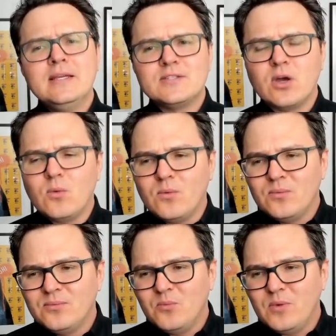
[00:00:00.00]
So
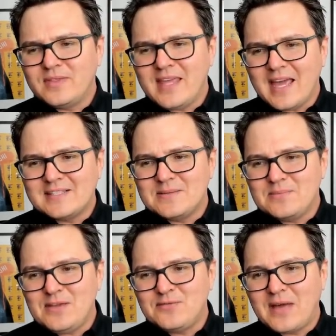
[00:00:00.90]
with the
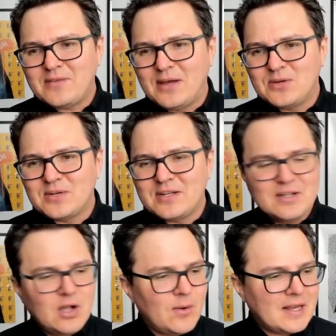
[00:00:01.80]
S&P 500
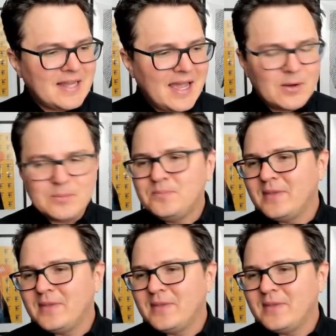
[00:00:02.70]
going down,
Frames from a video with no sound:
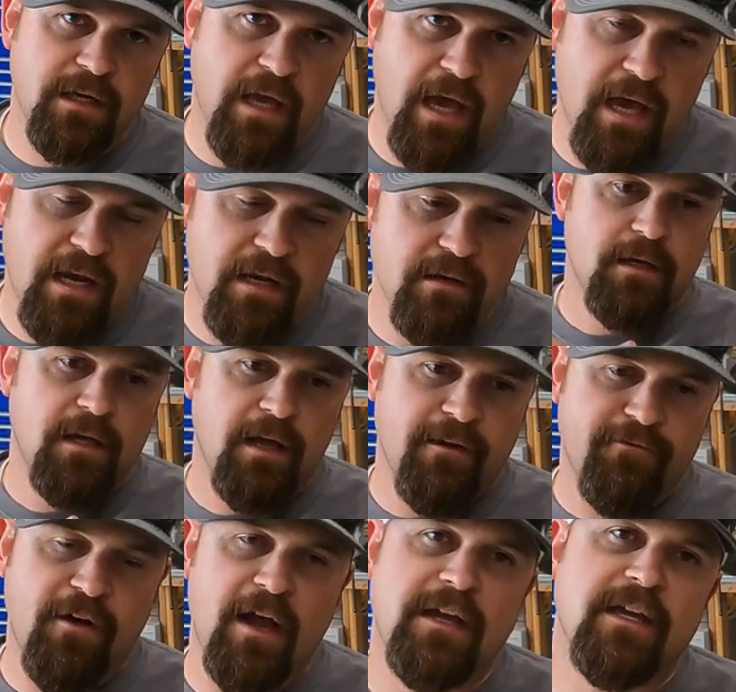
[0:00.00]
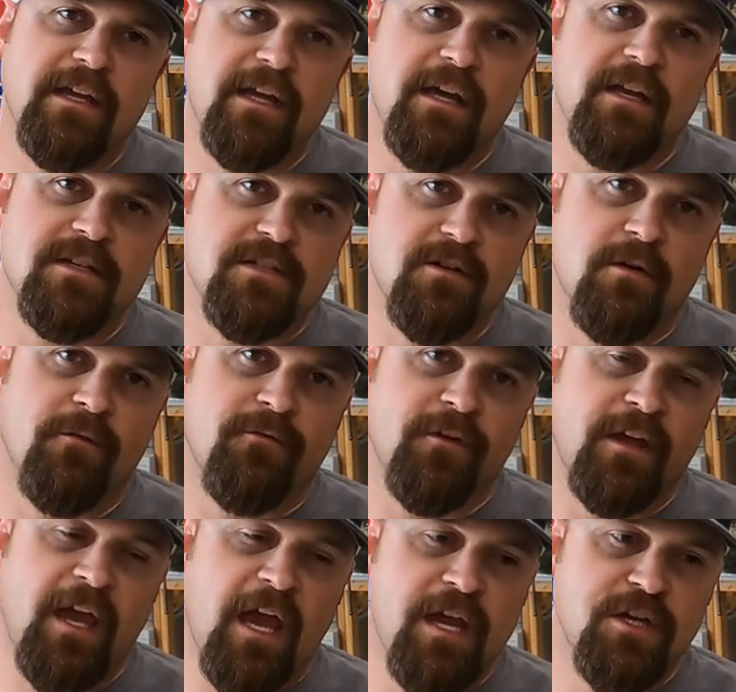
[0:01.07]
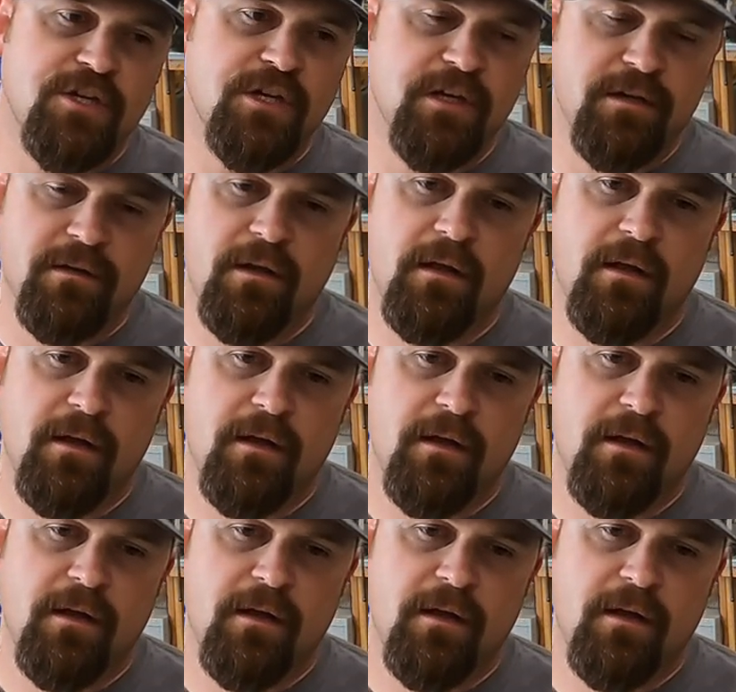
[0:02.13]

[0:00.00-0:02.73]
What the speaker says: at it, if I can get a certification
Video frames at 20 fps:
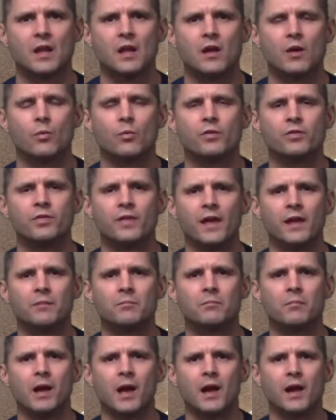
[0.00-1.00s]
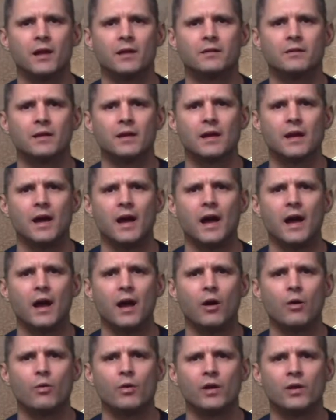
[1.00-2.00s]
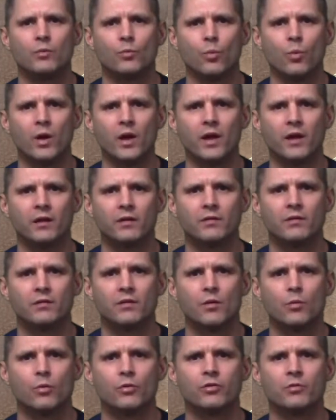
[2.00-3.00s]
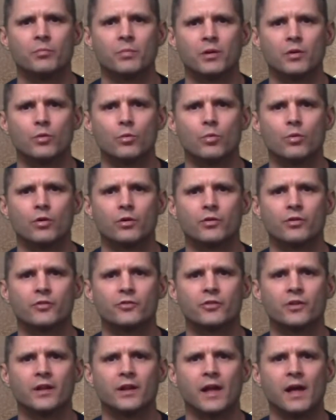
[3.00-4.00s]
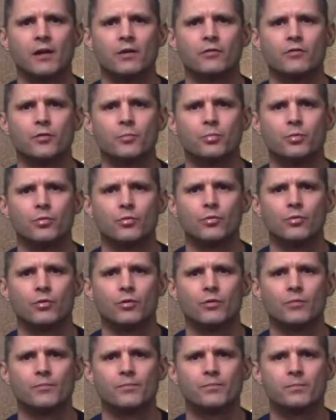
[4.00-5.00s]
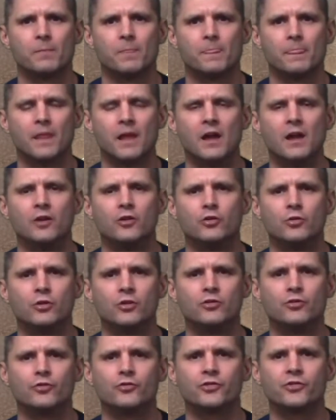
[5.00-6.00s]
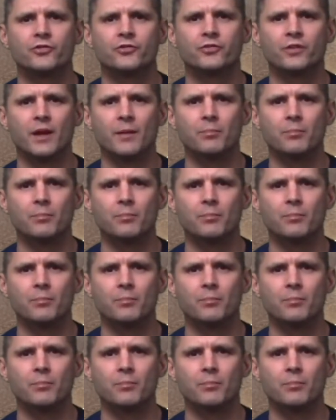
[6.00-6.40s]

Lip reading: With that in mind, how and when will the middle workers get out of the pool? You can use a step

+++

- Work to be completed
Exactly as written, reproduce the lines from the beginning of the material through the line with "[4.00-5.00s]", and skip any picture.

- Completed exercise
[00:00:00.00]
So
[00:00:00.90]
with the
[00:00:01.80]
S&P 500
[00:00:02.70]
going down,
Frames from a video with no sound:
[0:00.00]
[0:01.07]
[0:02.13]

[0:00.00-0:02.73]
What the speaker says: at it, if I can get a certification
Video frames at 20 fps:
[0.00-1.00s]
[1.00-2.00s]
[2.00-3.00s]
[3.00-4.00s]
[4.00-5.00s]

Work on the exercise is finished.